- [How to complete this task]:
Where an entry contains an image, leave the image out; restate everything else exactly.

- [Data shown]:
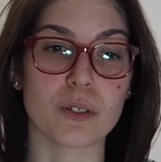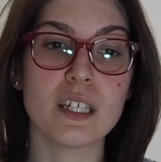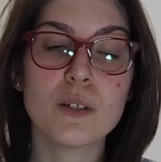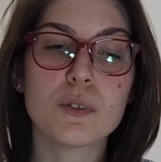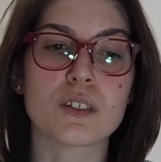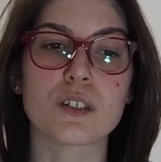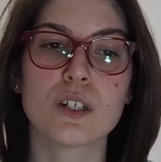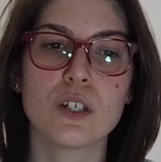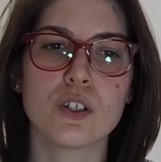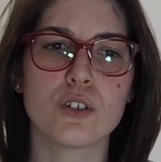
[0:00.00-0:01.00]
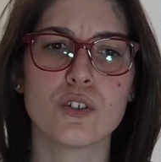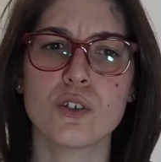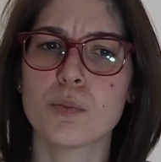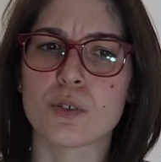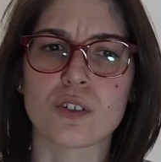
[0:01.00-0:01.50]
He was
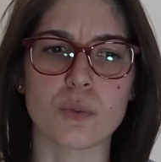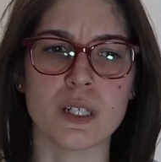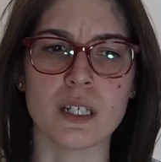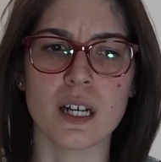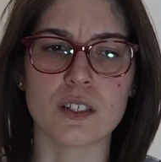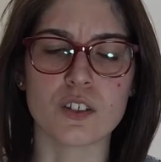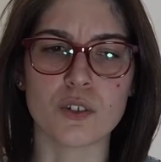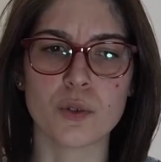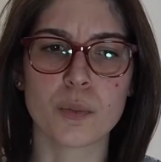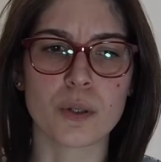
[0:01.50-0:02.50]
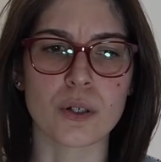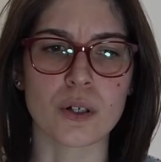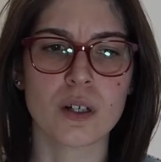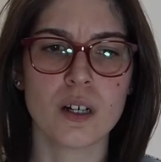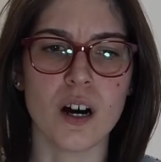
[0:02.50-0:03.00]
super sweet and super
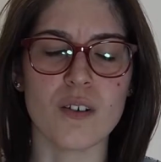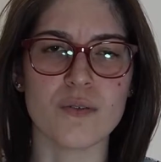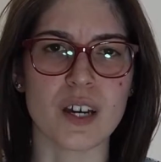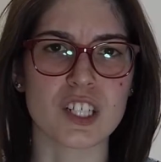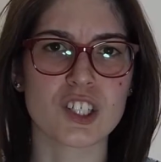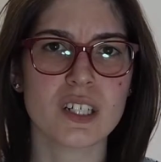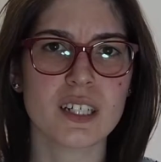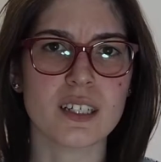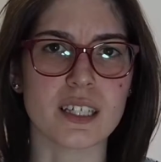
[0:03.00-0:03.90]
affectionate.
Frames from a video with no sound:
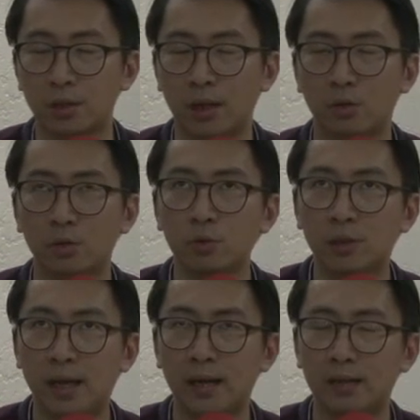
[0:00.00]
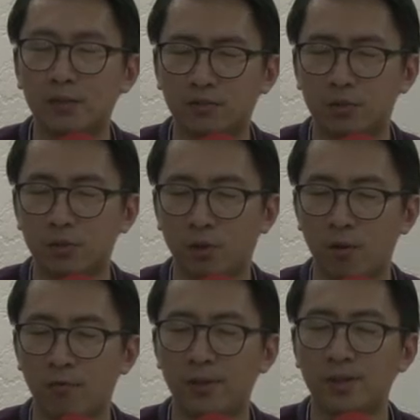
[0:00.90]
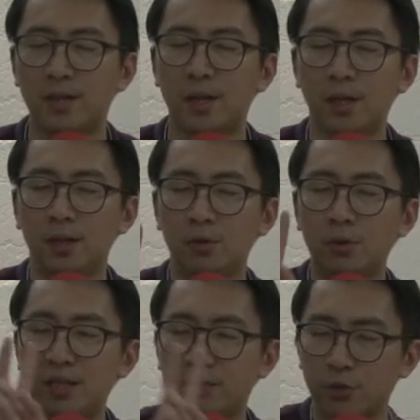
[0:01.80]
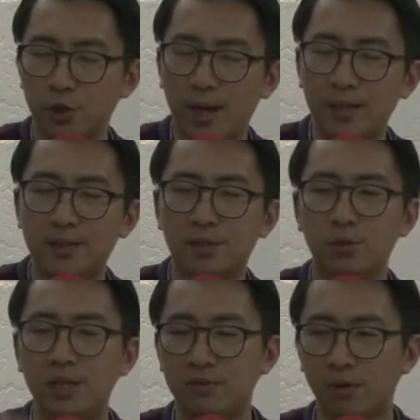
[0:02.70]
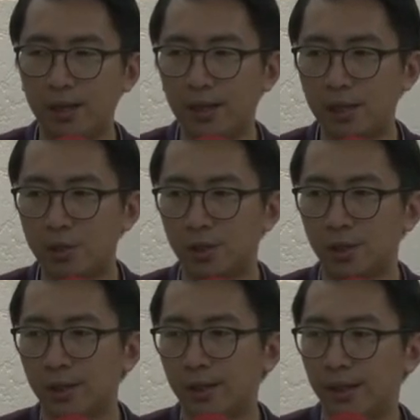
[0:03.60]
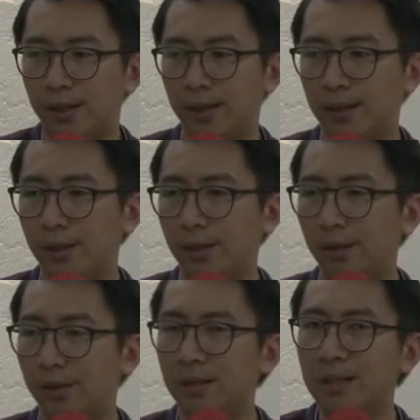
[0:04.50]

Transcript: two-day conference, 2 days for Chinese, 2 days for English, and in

- [Exercise result]:
[0:00.00-0:01.00]
[0:01.00-0:01.50]
He was
[0:01.50-0:02.50]
[0:02.50-0:03.00]
super sweet and super
[0:03.00-0:03.90]
affectionate.
Frames from a video with no sound:
[0:00.00]
[0:00.90]
[0:01.80]
[0:02.70]
[0:03.60]
[0:04.50]

Transcript: two-day conference, 2 days for Chinese, 2 days for English, and in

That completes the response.